Four of the poses were subsequently copied in roughly 50mm by the Hong Kong firm Lucky Toys, who used them in various sets, both badged to themselves as The lucky Toys and their subsidiary brand Laurie Toys, however they were also supplied to the importers/jobbers Clifford, Cragstan, Fairylight, Jimson, and Larami (among others), sometimes with the Lucky logo retained on packaging (some Fairylite), sometimes not!

There were other sources through further contract manufacture (Century21) while other brands OK, TAT and Telsalda for instance may be connected through contract or subsidiary brand status it's not clear and further complicated by some of them having ranges in different scales of the same vehicles - mostly Corgi or Dinky clones. I can't possibly pretend to be an expert on them all, but there is a fair bit in the plastics section of Planetdiecast. [Thanks to Woodsey at Moonbase Central for that tip]

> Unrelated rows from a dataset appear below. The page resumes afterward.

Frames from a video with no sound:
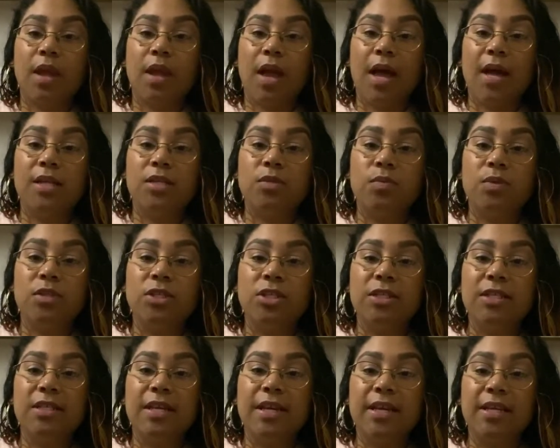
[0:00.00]
Has winter
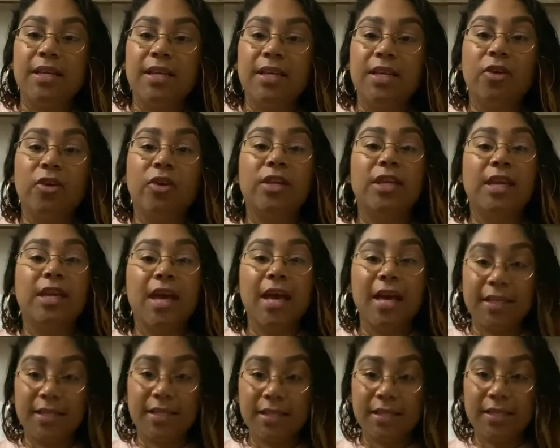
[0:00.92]
set in?
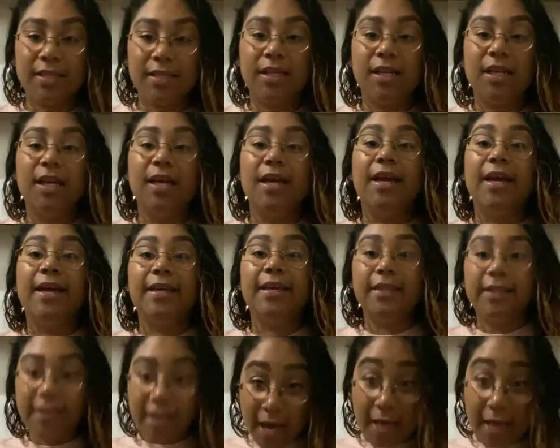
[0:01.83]
Yes,
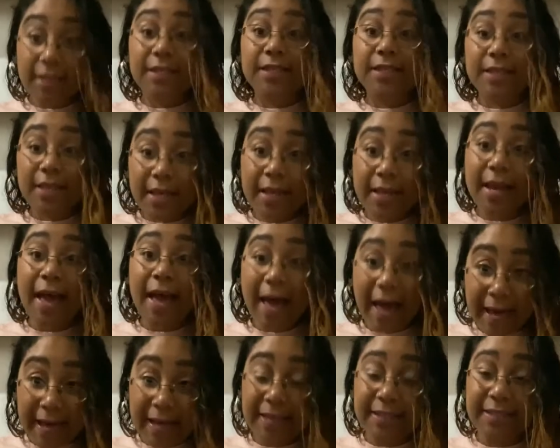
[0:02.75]
it
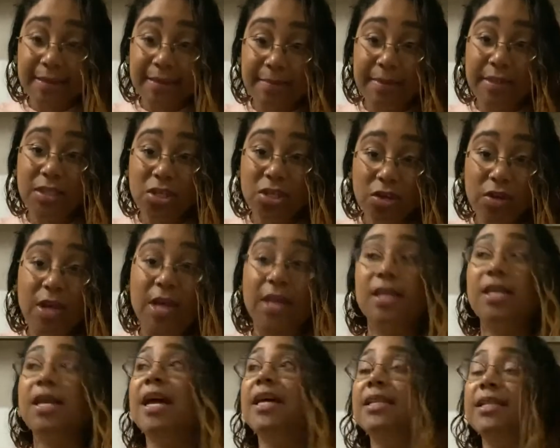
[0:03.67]
has. Let me tell you, and
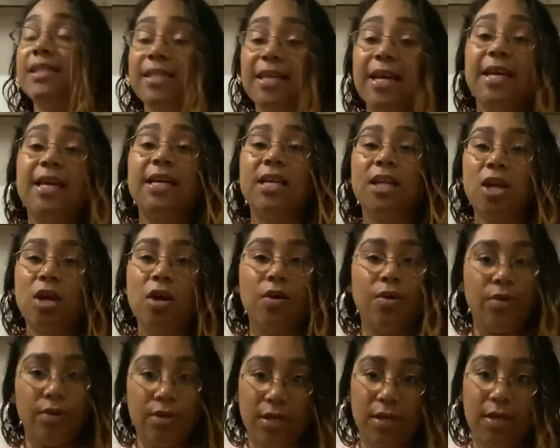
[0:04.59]
it has set in
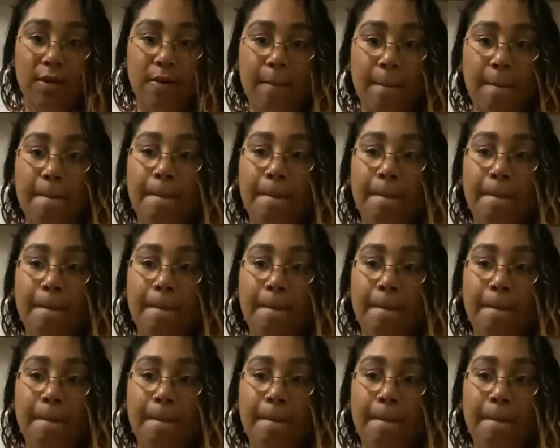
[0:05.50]
early.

Lucky numbered all their figures in the larger scale and the other two poses may well be out there as there is a gap in the numbering which points to them existing? We will be returning to the numbering (and its gaps!) in future posts.

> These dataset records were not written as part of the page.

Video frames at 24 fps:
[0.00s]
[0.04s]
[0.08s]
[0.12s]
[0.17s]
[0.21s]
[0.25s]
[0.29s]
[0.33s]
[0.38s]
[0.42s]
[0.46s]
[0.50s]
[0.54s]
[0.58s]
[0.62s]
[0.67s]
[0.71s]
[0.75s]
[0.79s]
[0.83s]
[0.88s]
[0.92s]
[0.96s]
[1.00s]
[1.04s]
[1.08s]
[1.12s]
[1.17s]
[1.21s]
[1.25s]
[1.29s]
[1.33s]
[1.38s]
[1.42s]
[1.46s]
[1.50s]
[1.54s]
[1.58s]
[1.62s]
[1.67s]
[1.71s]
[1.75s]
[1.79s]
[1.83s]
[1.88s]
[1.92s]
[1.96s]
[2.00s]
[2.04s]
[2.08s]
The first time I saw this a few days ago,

548 - Fireman standing, both arms forward   (ex-Dinky/Meccano, Polystyrene)
549 - Fireman with breathing gear (ex-Dinky/Meccano, Polystyrene)
550 - ?
551 - ?
552 - Fireman with hose end (ex-Dinky/Meccano, Polystyrene)
553 - Fireman running, waving with right hand (ex-Dinky/Meccano, Polystyrene)

Marking for Lucky Toys is a bloody nightmare, but fortunately - due to the unique (for Lucky figures) full square/whole base marks, they are a bit easier to delineate in this case; there being only four (so far!) types.

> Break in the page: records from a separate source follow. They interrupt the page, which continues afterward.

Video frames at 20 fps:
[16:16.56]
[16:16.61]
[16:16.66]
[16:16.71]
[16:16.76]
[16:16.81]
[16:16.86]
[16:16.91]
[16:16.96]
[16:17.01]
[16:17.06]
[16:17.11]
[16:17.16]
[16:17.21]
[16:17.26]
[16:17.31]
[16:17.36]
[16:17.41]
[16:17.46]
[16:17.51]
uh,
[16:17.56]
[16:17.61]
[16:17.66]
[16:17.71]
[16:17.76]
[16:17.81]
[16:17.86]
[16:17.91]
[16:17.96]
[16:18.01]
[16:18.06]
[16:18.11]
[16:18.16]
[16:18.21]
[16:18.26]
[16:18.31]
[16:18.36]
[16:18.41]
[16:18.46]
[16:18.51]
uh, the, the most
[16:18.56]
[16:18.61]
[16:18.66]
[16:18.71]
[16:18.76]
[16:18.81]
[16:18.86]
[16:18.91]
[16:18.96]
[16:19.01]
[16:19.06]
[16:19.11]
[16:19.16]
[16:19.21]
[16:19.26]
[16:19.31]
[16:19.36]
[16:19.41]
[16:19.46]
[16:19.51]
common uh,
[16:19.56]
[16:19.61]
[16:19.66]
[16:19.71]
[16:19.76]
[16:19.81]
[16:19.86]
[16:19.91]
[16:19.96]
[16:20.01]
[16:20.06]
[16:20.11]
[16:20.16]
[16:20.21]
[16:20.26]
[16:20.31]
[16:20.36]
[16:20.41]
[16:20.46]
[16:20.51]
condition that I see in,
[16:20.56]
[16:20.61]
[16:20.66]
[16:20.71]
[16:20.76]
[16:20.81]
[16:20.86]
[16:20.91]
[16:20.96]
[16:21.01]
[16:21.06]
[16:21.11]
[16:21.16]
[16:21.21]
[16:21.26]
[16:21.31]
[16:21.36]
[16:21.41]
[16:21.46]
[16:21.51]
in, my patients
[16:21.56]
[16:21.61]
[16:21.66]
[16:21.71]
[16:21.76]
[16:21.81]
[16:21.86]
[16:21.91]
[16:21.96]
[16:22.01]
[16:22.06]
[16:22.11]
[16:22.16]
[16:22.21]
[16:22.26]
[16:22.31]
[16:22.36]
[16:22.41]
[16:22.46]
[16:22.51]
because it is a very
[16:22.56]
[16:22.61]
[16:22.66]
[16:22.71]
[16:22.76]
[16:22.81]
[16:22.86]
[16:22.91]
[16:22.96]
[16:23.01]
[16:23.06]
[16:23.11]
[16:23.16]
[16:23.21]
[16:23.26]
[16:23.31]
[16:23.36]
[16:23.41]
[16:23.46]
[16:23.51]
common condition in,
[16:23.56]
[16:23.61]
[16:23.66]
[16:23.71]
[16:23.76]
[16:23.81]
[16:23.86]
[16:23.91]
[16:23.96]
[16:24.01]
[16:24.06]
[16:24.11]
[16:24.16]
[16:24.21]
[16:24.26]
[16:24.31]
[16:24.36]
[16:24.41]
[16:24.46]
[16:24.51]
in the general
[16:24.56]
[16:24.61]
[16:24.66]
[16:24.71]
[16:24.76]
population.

Top left is the probable first or Lucky original, with the HONG KONG removed from the right-hand one, possibly to facilitate demand from a client selling in a country that was finding the buying public adopting the 'all Hong Kong is crap' of my parents!

The other two will be for subcontracts I think, but it's not hard and fast and as we will be seeing in a day or two, there are actual Lucky brand base marks (with the horseshoe looping an 'L'), and as yet none has turned-up on these firemen's bases?

We will also find that the 1112 sub-number is a batch (or contract/customer) code being present on all bases of the same type, irrespective of the figure-pose, and applied to two of the round marks we'll look at later as well as one of the lozenge bases.

Examples of three of the base types and some paint/plastic colour variations, I have three figures with the fourth type base mark (or I wouldn't have bothered CAD'ing them up - I know some people will go to extraordinary lengths in their attempts to make stuff up, even to inventing a whole port - huh Paul? But that's not my way) however; they are all damaged and didn't get photographed.

Models they were issued with is - again - not my field, but among the few I know of are;

Lucky
114 - Fire Engine (with push-and-go gyro-friction motor, US style ladder truck)
178F - Fire Chief (Buick saloon-car)
195 - Fire Engine (Dennis?)
196 - Fire Truck (forward-control Land Rover)
- Land Rover Fire Service (series-3 Land Rover)
Clifford
22/4175 (? or ..73) - Fire Engine (AEC, friction powered with siren, ladder/pumper)
No. 232R - Fire Chief Ford Zodiac (saloon-car)
- Fire Engine ('No.21 Fire Brigade', Dennis (?) turntable ladder truck)
SYS
50411 - Fire Engine (friction motor, extending ladder, 1950's type vehicle)
Marx
- Fire Chief (copied by Clifford, station wagon)
Hover
- Snorkel Rescue (US style cab-over hydraulic ladder-truck)

Which of these models also appeared in another or each other's branding, or whether they all had all or any of the figures is also unknown - to me!

Other figures supplied to Cragstan were unpainted or minimal-paint versions of Lucky's (VW camper van for instance) and as I haven't found such firemen yet, I'm proceeding on the assumption they didn't carry the Lucky fire appliances, but Cragstan were a US concern, also imported from some of Lucky's rivals and seem to have concentrated on 'autos & race-cars' as the Americans would put it, but on fire trucks American collectors may know different, Erwin Sell probably went to all twelve factories the year before he was born; in Port Tain Sang no doubt?